Появление новых лиц весьма оживило застоявшееся болото профессорской квартиры. Графиня не могла устоять, чтобы не расспросить племянника покойного мужа о нравах далекой России.
– Не понимаю, как вы там жили, да ещё с детьми. Это ведь ужасно - в любой момент стать жертвой террористов. Наверное, эти несчастные отчаялись найти для себя справедливость, раз решились на убийства. Надеюсь, они щадят детей?
– Они живые мертвецы, - констатировал Метц.
– Вряд ли таким людям присуще сочувствие и сострадание не то что к другим, даже к самим себе.
– Какой поэтический и пугающий эпитет вы им придумали, - восхитилась графиня, - "живые мертвецы".
– Это не эпитет, а факт. Революционеров судят и отправляют в ссылки, а они оттуда бегут и покупают поддельные паспорта, вернее паспорта уже умерших людей.
– Позвольте, но кто же может торговать такими вещами?
– Доктора при больницах, у которых умирают пациенты. Кто-то делает это из-за сочувствия идеям революции, кто-то просто из желания поживиться. А беглые революционеры присваивают себе имена покойников. Так с ними и живут, даже подписывают ими статьи в своих газетах.
– Какой кошмар!
– поморщилась графиня.
– Революционеры, марксисты, - заворчал Книпхоф, ёрзая в своём кресле, - все они неучтенные пациенты психиатрических лечебниц. Вот главная примета нашего времени - больные люди ведут за собой массы.
– Что вы такое говорите?
– возмутилась графиня.
– Вы же учёный. Как вы можете так категорично утверждать, будто все революционеры нездоровы. Вы что же, обследовали их на предмет душевных болезней?

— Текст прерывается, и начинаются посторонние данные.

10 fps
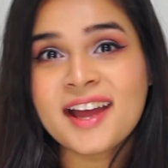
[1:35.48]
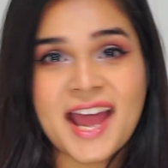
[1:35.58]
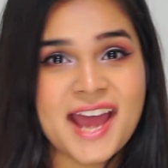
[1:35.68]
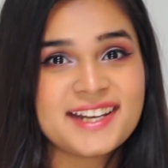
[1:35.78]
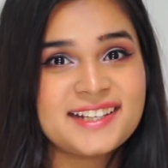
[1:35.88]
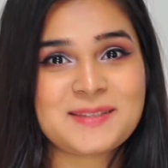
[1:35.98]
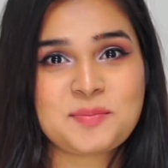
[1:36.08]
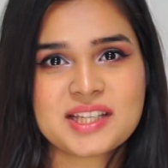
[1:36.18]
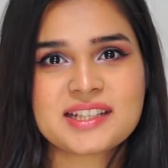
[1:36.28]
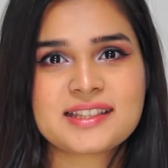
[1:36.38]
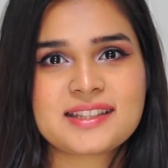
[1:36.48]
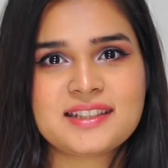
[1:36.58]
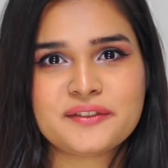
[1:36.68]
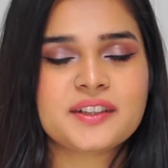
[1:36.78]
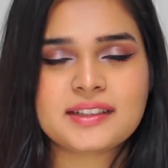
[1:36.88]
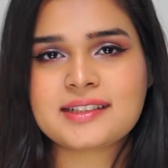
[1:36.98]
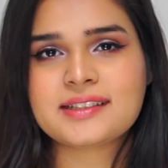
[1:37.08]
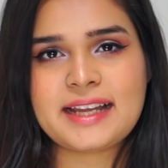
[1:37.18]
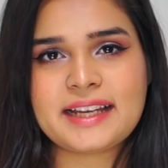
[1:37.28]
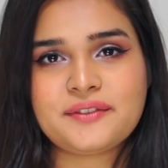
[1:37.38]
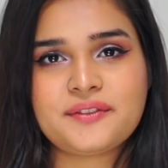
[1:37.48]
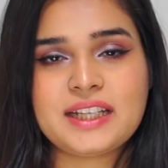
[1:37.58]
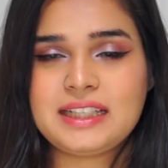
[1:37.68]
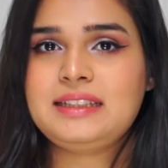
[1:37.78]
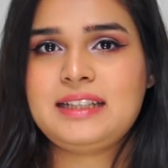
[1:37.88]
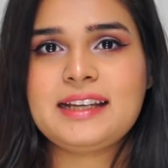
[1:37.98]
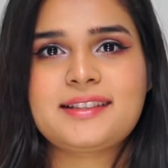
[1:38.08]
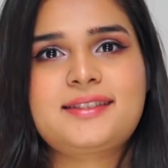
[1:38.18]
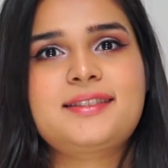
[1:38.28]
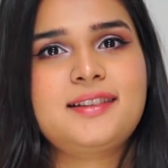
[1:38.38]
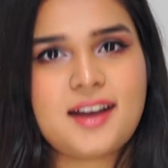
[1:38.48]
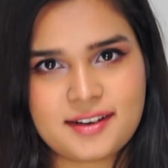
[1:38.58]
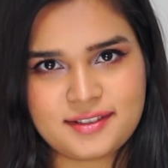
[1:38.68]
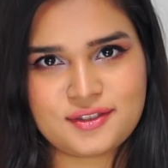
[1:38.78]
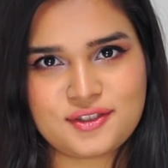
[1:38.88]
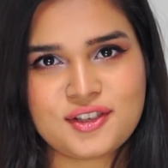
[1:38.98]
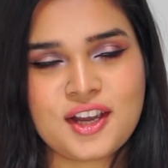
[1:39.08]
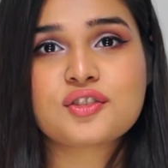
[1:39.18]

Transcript: and experience different things in life, it takes courage.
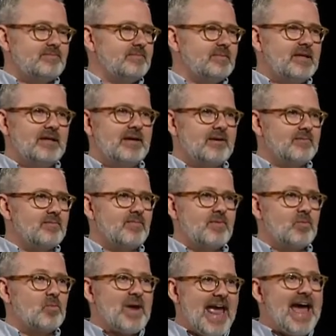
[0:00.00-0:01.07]
you know,
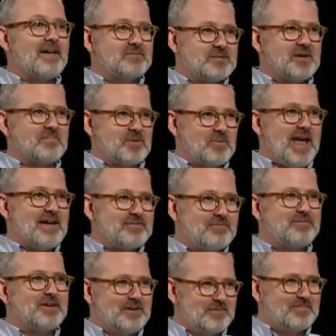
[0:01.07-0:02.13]
we have something, we have a right.
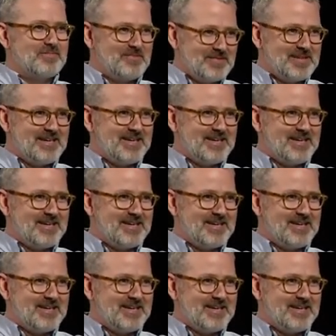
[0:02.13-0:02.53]
film, right,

– Революция и есть их болезнь, - резко рявкнул профессор, ибо крайне не любил, когда с ним спорят.
– Человек, которому пришло в голову разрушить вековые устои явно ненормален. А если учесть, что ему ненавистны все, кто хочет жить по-старому, то революционер ещё и опасный психопат.

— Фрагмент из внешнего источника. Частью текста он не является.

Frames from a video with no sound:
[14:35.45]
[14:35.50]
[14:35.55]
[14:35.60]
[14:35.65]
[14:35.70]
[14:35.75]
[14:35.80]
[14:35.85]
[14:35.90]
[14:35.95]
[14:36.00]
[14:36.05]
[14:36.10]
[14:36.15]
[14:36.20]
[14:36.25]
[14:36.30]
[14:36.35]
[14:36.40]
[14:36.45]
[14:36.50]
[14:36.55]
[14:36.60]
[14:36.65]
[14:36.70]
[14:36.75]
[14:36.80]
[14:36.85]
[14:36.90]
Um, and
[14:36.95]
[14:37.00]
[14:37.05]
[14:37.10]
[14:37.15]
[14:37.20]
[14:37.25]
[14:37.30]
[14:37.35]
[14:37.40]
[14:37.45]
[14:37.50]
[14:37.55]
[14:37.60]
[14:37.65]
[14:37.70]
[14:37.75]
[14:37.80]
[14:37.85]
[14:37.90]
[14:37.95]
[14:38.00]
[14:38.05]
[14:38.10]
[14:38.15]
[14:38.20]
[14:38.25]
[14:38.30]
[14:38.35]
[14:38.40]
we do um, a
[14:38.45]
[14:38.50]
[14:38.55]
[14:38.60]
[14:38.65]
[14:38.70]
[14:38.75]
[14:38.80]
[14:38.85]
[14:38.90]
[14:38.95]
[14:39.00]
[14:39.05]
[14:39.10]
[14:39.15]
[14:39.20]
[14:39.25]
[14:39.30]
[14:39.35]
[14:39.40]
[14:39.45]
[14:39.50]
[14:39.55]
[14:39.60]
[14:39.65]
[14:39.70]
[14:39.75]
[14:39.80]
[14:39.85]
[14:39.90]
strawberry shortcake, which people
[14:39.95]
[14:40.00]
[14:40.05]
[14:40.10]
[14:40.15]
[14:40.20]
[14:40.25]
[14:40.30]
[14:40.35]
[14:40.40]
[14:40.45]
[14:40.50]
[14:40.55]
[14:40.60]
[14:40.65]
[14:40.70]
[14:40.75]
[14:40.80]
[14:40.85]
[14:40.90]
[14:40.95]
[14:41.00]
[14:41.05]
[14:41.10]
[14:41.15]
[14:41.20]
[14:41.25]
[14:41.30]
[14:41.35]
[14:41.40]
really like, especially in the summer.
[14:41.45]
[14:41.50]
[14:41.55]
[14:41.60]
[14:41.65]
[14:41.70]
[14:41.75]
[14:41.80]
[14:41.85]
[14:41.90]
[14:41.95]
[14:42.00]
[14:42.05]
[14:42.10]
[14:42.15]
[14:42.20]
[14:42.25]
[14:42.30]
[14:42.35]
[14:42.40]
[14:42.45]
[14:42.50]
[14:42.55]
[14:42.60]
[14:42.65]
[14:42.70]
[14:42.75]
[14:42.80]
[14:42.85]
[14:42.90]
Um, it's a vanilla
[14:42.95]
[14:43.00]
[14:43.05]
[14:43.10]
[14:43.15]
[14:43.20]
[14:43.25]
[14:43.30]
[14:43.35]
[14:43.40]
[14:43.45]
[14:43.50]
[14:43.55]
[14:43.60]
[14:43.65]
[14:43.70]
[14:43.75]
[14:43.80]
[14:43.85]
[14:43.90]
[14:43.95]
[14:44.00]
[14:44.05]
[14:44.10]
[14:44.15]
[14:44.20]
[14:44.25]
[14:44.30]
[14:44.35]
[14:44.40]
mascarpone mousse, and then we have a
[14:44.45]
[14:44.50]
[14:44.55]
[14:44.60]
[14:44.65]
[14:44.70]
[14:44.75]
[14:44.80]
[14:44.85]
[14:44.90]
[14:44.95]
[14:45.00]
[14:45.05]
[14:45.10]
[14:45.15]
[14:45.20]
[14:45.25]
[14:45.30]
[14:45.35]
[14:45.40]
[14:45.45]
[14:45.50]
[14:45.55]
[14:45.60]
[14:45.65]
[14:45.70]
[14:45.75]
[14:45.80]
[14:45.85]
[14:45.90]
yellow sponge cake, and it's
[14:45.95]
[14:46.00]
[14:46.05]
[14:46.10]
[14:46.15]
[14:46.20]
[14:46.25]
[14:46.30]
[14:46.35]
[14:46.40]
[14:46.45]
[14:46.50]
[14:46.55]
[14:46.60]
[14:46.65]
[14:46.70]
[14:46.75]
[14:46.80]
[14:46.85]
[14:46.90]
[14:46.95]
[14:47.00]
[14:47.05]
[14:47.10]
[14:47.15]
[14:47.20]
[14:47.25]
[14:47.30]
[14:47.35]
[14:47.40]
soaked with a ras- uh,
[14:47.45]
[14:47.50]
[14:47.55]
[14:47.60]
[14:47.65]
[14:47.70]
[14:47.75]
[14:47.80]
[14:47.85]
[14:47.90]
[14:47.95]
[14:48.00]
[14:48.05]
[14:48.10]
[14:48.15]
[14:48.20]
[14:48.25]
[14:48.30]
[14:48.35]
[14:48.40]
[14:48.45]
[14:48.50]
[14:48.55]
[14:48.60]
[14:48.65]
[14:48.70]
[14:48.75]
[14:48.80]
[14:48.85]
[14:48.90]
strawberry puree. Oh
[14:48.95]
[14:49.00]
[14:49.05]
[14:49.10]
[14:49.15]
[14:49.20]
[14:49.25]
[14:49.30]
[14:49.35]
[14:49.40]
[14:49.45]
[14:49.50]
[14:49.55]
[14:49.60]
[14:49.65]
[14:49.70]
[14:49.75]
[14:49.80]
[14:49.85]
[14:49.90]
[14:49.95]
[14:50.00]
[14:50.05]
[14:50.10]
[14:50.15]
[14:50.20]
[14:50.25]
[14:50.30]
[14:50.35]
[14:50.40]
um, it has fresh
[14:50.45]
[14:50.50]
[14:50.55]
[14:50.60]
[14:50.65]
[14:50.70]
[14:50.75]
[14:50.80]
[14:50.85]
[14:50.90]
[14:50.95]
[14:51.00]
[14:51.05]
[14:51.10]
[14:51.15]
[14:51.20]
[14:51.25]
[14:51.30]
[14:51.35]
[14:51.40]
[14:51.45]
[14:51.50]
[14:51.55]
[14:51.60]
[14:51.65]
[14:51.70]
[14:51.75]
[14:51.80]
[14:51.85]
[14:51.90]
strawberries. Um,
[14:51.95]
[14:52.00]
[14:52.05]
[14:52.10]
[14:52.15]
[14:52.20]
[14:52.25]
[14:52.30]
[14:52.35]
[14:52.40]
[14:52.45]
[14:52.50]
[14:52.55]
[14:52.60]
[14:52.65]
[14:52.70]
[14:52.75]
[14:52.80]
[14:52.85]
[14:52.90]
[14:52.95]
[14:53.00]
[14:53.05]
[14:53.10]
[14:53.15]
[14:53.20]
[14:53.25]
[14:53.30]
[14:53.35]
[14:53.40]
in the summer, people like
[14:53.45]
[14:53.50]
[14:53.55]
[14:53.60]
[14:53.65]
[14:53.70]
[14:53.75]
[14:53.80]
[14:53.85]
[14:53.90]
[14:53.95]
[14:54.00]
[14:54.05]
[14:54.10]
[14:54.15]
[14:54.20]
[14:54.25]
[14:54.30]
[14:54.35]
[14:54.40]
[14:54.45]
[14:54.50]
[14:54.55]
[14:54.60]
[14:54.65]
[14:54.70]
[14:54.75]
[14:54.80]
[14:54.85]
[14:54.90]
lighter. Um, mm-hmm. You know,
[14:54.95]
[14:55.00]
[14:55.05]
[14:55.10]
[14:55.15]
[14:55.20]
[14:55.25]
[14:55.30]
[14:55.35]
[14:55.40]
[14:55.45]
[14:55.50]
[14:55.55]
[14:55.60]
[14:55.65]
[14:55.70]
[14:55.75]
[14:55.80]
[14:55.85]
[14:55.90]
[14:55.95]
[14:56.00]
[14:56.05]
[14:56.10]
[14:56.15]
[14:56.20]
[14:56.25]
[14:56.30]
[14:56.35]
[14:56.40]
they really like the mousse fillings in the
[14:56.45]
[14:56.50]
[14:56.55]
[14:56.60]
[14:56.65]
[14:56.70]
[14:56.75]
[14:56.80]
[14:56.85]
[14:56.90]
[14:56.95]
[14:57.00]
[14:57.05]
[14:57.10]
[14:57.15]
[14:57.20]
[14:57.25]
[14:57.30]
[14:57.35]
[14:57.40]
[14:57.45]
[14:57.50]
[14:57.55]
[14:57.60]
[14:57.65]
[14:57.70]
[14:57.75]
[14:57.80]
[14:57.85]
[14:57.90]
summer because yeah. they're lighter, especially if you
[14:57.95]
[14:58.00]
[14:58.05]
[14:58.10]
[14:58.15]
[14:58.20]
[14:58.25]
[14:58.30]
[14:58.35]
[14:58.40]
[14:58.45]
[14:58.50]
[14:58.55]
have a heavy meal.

– Боже мой, - наигранно закатила глаза графиня, - вас послушать, так все прогрессивные умы безумны. Какой же вы ретроград.

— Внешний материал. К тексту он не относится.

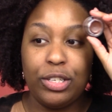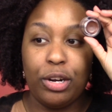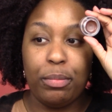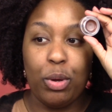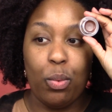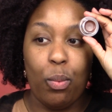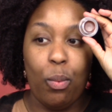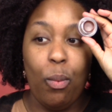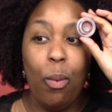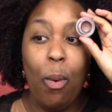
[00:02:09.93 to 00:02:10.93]
is gonna be
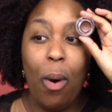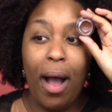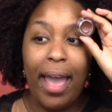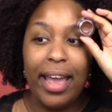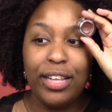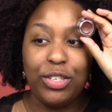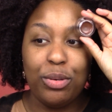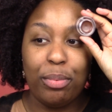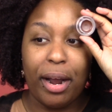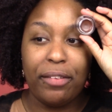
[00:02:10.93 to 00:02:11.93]
way
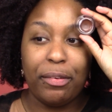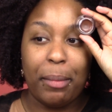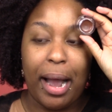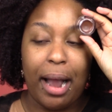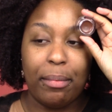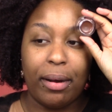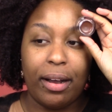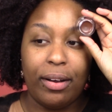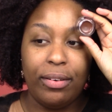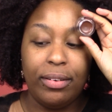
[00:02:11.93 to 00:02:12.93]
too bright for my
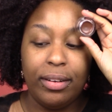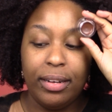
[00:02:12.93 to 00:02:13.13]
eyebrow.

– Я нормальный человек, - прошипел профессор, а его густая борода негодующе растопырилась во все стороны, - в отличие от того Ницше, которого вы почитываете. Да-да я видел у вас его книжонки! А знаете, что с ним случилось, когда он покончил с бумагомарательством? Его свезли в психиатрическую лечебницу, а там он стал пить собственную мочу из сапога да ещё орал благим матом и называл себя Фридрихом-Вильгельмом IV? Это был не философ, а больной человек!